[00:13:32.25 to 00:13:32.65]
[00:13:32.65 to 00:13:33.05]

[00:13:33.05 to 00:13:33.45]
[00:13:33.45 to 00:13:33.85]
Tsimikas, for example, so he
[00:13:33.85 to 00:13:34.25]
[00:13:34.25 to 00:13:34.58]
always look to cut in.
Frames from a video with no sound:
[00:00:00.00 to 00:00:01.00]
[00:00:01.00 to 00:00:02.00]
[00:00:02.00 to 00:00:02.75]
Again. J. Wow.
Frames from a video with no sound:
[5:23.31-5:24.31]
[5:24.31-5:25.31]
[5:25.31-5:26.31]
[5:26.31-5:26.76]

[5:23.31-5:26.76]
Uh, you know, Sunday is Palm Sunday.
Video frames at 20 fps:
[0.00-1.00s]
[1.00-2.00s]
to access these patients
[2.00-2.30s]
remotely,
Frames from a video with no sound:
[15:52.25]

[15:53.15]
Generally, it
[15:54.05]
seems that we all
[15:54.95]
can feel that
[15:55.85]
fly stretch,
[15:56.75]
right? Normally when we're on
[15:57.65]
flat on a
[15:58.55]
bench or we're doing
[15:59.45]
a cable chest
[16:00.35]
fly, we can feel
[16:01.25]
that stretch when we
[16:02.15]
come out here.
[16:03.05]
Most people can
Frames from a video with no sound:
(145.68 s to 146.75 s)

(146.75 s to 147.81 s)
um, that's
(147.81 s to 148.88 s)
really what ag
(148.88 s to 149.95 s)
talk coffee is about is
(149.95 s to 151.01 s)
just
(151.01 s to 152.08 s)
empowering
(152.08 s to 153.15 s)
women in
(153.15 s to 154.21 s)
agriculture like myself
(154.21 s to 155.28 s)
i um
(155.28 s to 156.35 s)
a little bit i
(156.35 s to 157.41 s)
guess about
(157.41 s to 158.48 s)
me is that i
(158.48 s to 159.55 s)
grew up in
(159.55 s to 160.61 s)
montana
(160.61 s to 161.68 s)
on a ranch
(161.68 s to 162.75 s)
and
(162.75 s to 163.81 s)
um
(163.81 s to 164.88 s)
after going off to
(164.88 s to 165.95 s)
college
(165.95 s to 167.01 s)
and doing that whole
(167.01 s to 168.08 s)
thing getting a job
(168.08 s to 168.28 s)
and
* * * * * * *
Problem to solve → Copy out the data exactly as it stands, leaving nothing out.

Task solution →
[00:13:32.25 to 00:13:32.65]
[00:13:32.65 to 00:13:33.05]

[00:13:33.05 to 00:13:33.45]
[00:13:33.45 to 00:13:33.85]
Tsimikas, for example, so he
[00:13:33.85 to 00:13:34.25]
[00:13:34.25 to 00:13:34.58]
always look to cut in.
Frames from a video with no sound:
[00:00:00.00 to 00:00:01.00]
[00:00:01.00 to 00:00:02.00]
[00:00:02.00 to 00:00:02.75]
Again. J. Wow.
Frames from a video with no sound:
[5:23.31-5:24.31]
[5:24.31-5:25.31]
[5:25.31-5:26.31]
[5:26.31-5:26.76]

[5:23.31-5:26.76]
Uh, you know, Sunday is Palm Sunday.
Video frames at 20 fps:
[0.00-1.00s]
[1.00-2.00s]
to access these patients
[2.00-2.30s]
remotely,
Frames from a video with no sound:
[15:52.25]

[15:53.15]
Generally, it
[15:54.05]
seems that we all
[15:54.95]
can feel that
[15:55.85]
fly stretch,
[15:56.75]
right? Normally when we're on
[15:57.65]
flat on a
[15:58.55]
bench or we're doing
[15:59.45]
a cable chest
[16:00.35]
fly, we can feel
[16:01.25]
that stretch when we
[16:02.15]
come out here.
[16:03.05]
Most people can
Frames from a video with no sound:
(145.68 s to 146.75 s)

(146.75 s to 147.81 s)
um, that's
(147.81 s to 148.88 s)
really what ag
(148.88 s to 149.95 s)
talk coffee is about is
(149.95 s to 151.01 s)
just
(151.01 s to 152.08 s)
empowering
(152.08 s to 153.15 s)
women in
(153.15 s to 154.21 s)
agriculture like myself
(154.21 s to 155.28 s)
i um
(155.28 s to 156.35 s)
a little bit i
(156.35 s to 157.41 s)
guess about
(157.41 s to 158.48 s)
me is that i
(158.48 s to 159.55 s)
grew up in
(159.55 s to 160.61 s)
montana
(160.61 s to 161.68 s)
on a ranch
(161.68 s to 162.75 s)
and
(162.75 s to 163.81 s)
um
(163.81 s to 164.88 s)
after going off to
(164.88 s to 165.95 s)
college
(165.95 s to 167.01 s)
and doing that whole
(167.01 s to 168.08 s)
thing getting a job
(168.08 s to 168.28 s)
and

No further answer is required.